Figure 2. In vivo data collection during a carotid endarterectomy surgery. The surgeon is holding the sterilized MMS probe in contact with the exposed carotid artery plaque, moments before data acquisition. (Courtesy of Arnold Miller, M.D., MetroWest Hospital)
Spectroscopic analysis of human artery tissue with MMS was performed both in vivo and ex vivo, from patients undergoing carotid endarterectomy or femoral bypass (Figure 2). The study was approved by the MetroWest Medical Center Institutional Review Board and the MIT Committee of the Use of Humans as Experimental Subjects. Out of a total of 12 patients, spectra were collected from 40 locations in vivo (9 patients) and 84 locations ex vivo (11 patients). Spectra collection typically consisted of 830 nm, flashlamp, and nitrogen laser exposure with a total exposure time per tissue site of less than 5 seconds. Following spectral acquisition in ex vivo samples, the evaluation site was demarcated with colloidal ink (Figure 3, left) and the specimen was fixed in formalin for histological analysis (Figure 3, right). Based on pathological classification by histological analysis, a spectroscopic algorithm was developed where MMS spectral parameters were extracted to identify key morphological features of vulnerable plaques, such as the presence of large necrotic core, thin fibrous cap, and thrombi. A comparison of this algorithm against histological evaluation indicated that MMS can identify vulnerable atherosclerotic plaques with 89% sensitivity and 78% specificity.

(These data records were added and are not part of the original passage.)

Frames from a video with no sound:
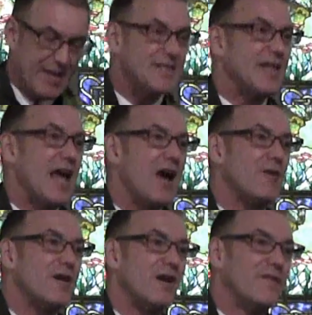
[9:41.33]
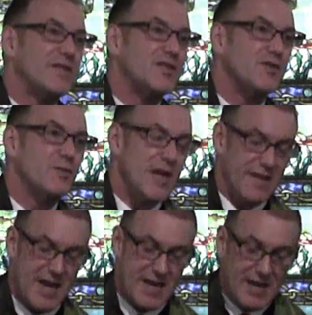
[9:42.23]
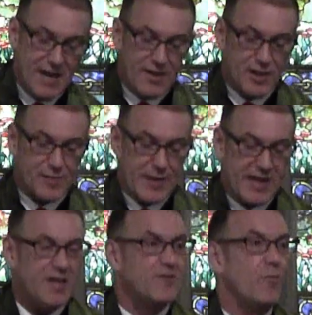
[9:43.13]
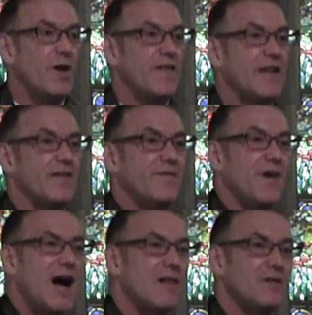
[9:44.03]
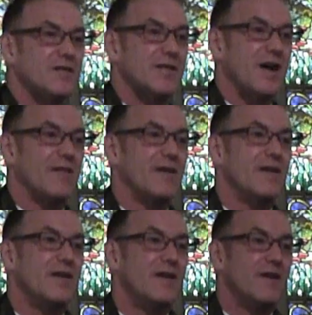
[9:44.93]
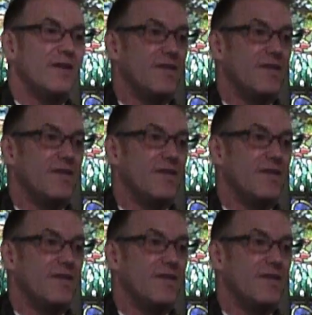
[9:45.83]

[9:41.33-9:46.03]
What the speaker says: It's the error of assuming that just because one thing follows another,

Figure 3. Left : An excised carotid artery plaque with ink dots demarcating spectral evaluation sites. Right : Photomicrographs of tissue sites stained for histological evaluation: a) intimal fibroplasia (H&E; 10X; intimal thickness indicated by arrows); b) thick fibrous cap atheroma (H&E; 10X); c) thin fibrous cap atheroma (H&E; 10X; NC = necrotic core); d) ulcerated plaque with thrombus (short arrow) and intralesional hemorrhage (long arrow) (H&E; 4X)
This study aims to develop a spectroscopic analytical tool for identifying vulnerable atherosclerotic plaques, which often evade detection by the imaging modalities currently available in the clinic. We have already shown with open carotid and femoral artery tissues that MMS can identify vulnerable plaques with good sensitivity. We are also investigating ways to develop a minimally-invasive intravascular spectroscopic scanning capability, with the goal of reliably detecting vulnerable plaques in other vital vasculature such as the coronary arteries.

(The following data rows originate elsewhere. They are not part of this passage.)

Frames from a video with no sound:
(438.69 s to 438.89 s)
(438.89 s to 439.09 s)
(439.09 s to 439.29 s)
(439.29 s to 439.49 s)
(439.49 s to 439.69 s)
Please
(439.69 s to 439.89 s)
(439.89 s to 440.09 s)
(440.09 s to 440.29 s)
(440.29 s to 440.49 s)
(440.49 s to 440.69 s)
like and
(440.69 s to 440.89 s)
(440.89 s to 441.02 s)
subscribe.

- O. R. Scepanovic, M. Fitzmaurice, A. Miller, C. R. Kong, Z. Volynskaya, R. R. Dasari, J. R. Kramer, and M. S. Feld, “Multimodal spectroscopy detects features of vulnerable atherosclerotic plaque,” Journal of Biomedical Optics 16(1) (2011).
- O. R. Scepanovic, M. Fitzmaurice, J. A. Gardecki, G. Angheloiu, S. Awasthi, J. T. Motz, J. R., Kramer, R. R. Dasari, and M. S. Feld, “Detection of morphological markers of vulnerable atherosclerotic plaque using multimodal spectroscopy,” Journal of Biomedical Optics 11(2): 021007 (2006).
- J. T. Motz, S. J. Gandhi, O. R. Scepanovic, A. S. Haka, J. R. Kramer, R. R. Dasari, and M. S. Feld, “Real-time Raman system for in vivo disease diagnosis,” Journal of Biomedical Optics 10(3): 031113 (2005).
- J. T. Motz, M. Hunter, L. H. Galindo, J. A. Gardecki, J. R. Kramer, R. R. Dasari, and M. S. Feld, “Optical fiber probe for biomedical Raman spectroscopy,” Applied Optics 43(3): 542–554 (2004).